In the records below, the lines from the one with "(642.13 s to 642.63 s)" through the last are to be printed exactly, and nothing else.

*** INFORMATION SHOWN ***

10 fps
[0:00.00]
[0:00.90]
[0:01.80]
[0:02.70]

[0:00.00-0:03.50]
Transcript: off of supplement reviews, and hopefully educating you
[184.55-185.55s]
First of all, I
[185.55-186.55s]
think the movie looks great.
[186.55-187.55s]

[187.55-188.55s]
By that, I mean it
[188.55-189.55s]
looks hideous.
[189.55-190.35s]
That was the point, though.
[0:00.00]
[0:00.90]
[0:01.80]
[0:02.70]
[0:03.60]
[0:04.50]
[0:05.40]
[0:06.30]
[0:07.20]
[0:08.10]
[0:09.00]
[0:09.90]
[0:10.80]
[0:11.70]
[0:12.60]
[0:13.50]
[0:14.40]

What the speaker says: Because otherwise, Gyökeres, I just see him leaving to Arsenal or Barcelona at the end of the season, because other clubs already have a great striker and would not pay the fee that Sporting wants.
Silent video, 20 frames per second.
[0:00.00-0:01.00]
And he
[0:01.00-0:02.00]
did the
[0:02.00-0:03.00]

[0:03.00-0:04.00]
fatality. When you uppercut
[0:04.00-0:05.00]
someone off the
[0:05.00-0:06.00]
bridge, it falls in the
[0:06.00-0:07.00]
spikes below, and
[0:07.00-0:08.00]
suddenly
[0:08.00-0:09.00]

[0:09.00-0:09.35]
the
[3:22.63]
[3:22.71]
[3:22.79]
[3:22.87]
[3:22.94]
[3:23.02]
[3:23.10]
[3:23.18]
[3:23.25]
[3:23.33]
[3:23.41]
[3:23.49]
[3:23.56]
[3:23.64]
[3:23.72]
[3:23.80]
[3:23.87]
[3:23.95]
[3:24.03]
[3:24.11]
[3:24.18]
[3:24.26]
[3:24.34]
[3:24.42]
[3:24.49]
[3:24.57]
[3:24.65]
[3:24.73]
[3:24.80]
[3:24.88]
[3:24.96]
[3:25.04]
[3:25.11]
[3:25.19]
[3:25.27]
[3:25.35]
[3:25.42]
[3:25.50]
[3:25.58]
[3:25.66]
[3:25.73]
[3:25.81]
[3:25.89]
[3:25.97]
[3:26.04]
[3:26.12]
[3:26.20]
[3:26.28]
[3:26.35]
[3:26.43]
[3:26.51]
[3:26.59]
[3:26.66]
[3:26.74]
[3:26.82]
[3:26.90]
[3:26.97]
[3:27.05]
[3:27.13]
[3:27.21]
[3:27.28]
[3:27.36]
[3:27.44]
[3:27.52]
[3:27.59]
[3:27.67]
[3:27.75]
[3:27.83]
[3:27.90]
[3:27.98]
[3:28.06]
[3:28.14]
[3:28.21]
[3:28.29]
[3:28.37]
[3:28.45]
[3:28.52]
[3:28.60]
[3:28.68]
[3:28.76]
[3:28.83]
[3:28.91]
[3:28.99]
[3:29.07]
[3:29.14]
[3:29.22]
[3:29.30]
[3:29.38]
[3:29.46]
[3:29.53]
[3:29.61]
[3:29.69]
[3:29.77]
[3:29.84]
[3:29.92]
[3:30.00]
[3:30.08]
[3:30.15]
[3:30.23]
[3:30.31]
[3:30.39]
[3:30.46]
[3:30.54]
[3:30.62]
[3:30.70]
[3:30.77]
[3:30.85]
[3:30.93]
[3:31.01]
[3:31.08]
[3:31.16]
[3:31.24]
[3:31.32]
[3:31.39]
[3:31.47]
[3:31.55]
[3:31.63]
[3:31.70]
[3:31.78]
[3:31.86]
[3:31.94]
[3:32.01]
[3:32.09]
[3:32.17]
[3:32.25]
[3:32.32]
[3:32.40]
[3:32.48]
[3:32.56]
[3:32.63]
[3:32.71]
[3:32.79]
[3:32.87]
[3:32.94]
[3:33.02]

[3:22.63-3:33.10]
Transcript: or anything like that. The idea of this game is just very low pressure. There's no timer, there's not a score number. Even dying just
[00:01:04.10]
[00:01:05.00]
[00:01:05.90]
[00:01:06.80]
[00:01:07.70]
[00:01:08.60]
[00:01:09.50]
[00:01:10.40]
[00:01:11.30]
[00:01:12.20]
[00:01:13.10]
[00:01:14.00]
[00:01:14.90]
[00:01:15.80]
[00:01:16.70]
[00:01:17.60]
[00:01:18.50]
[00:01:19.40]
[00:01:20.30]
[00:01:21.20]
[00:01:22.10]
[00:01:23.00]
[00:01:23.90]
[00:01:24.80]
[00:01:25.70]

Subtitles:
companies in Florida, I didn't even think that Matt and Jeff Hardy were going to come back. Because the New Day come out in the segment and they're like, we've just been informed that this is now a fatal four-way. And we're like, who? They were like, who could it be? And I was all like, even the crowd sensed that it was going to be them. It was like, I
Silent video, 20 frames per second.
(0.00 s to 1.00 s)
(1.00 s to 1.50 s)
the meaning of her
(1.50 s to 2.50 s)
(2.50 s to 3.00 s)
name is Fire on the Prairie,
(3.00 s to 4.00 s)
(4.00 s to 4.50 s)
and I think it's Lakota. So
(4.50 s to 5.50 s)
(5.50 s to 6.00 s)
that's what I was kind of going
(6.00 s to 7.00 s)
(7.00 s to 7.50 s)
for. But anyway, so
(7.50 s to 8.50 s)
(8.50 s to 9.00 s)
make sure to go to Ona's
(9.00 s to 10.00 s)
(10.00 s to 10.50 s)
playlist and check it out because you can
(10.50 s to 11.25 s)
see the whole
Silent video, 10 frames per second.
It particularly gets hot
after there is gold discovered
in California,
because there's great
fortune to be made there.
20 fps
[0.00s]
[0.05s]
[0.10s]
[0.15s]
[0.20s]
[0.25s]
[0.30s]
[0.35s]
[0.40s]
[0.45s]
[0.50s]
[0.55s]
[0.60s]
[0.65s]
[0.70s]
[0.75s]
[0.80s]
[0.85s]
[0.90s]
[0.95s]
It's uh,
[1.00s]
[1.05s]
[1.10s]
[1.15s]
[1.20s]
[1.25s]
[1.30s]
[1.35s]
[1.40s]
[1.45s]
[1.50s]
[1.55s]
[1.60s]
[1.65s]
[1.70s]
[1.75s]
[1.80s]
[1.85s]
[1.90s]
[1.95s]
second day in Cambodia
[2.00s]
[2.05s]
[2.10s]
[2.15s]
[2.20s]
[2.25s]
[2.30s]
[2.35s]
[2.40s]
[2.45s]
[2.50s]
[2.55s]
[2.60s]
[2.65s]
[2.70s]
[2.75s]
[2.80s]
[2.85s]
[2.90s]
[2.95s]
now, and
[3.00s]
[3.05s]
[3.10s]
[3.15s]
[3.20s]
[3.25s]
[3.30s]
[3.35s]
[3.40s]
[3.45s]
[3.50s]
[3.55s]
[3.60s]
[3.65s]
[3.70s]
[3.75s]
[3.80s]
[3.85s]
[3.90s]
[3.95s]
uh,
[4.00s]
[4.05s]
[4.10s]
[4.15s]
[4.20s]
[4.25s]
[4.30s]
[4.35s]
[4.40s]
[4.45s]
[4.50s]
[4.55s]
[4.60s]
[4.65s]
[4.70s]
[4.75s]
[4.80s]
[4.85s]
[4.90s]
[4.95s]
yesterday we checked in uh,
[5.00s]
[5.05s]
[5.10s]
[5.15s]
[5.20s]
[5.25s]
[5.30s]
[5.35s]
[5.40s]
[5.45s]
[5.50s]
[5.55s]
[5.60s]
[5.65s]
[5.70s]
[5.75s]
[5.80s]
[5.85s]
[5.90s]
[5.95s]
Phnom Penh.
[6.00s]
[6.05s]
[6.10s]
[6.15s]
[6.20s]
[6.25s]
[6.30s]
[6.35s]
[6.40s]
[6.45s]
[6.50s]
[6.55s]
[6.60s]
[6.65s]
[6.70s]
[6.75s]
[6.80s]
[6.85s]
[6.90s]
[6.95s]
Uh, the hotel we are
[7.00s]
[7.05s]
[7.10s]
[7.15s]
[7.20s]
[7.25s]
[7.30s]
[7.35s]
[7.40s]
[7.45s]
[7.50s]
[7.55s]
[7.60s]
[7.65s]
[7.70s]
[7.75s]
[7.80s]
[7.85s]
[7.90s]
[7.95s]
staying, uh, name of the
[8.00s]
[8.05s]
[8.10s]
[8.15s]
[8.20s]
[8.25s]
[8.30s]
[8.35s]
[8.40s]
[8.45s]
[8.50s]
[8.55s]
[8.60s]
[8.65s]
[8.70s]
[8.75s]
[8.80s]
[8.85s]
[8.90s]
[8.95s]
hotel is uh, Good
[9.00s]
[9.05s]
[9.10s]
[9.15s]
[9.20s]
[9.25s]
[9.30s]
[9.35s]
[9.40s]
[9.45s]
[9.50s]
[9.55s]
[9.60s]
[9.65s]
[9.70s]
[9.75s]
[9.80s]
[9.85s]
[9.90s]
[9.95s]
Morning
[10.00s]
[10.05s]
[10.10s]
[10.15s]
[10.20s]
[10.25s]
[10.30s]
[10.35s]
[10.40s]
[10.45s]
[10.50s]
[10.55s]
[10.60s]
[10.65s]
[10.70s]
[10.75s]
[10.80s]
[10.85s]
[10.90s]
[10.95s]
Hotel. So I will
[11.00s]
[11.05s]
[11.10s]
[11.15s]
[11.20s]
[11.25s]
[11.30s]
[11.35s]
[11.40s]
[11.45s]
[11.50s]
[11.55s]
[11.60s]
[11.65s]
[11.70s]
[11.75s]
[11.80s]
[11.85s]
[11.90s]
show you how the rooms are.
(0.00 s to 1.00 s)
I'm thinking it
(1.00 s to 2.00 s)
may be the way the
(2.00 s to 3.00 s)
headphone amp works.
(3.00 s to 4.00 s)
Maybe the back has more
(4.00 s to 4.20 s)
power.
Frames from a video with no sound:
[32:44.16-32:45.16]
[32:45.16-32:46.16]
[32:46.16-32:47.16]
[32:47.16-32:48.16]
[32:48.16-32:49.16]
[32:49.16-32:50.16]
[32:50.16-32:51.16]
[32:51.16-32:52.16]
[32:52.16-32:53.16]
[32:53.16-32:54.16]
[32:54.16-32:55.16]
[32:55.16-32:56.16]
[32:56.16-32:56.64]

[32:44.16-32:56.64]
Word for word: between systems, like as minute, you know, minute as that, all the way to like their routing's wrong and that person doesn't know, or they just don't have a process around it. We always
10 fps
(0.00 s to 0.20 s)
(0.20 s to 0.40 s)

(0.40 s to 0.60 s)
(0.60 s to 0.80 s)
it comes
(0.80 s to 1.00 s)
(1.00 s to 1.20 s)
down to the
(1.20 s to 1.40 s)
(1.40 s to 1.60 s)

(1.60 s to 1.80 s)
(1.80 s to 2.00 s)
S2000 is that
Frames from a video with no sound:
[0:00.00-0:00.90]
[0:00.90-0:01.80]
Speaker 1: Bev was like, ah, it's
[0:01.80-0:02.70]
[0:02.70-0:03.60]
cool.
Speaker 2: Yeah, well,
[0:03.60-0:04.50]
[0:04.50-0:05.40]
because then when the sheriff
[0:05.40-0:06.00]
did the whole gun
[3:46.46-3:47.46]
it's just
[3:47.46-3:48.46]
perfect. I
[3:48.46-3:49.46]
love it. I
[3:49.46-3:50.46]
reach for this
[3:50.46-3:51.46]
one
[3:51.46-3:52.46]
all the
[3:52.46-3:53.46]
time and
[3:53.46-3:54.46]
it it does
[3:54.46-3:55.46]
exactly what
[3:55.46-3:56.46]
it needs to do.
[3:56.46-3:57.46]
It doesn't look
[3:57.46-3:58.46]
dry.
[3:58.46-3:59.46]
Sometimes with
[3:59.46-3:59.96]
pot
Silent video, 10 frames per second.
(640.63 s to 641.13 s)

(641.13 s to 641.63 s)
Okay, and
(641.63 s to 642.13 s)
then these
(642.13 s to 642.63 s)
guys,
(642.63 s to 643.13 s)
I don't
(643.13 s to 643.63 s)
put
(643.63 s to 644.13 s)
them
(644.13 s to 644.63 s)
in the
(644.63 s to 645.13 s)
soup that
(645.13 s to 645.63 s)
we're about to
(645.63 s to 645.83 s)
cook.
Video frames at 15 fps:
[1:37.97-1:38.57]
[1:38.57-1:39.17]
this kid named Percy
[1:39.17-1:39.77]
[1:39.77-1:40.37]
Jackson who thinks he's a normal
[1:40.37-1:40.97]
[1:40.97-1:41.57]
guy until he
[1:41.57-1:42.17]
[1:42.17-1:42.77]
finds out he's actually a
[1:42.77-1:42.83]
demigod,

*** End of INFORMATION SHOWN ***

• **REPLY**:
(642.13 s to 642.63 s)
guys,
(642.63 s to 643.13 s)
I don't
(643.13 s to 643.63 s)
put
(643.63 s to 644.13 s)
them
(644.13 s to 644.63 s)
in the
(644.63 s to 645.13 s)
soup that
(645.13 s to 645.63 s)
we're about to
(645.63 s to 645.83 s)
cook.
Video frames at 15 fps:
[1:37.97-1:38.57]
[1:38.57-1:39.17]
this kid named Percy
[1:39.17-1:39.77]
[1:39.77-1:40.37]
Jackson who thinks he's a normal
[1:40.37-1:40.97]
[1:40.97-1:41.57]
guy until he
[1:41.57-1:42.17]
[1:42.17-1:42.77]
finds out he's actually a
[1:42.77-1:42.83]
demigod,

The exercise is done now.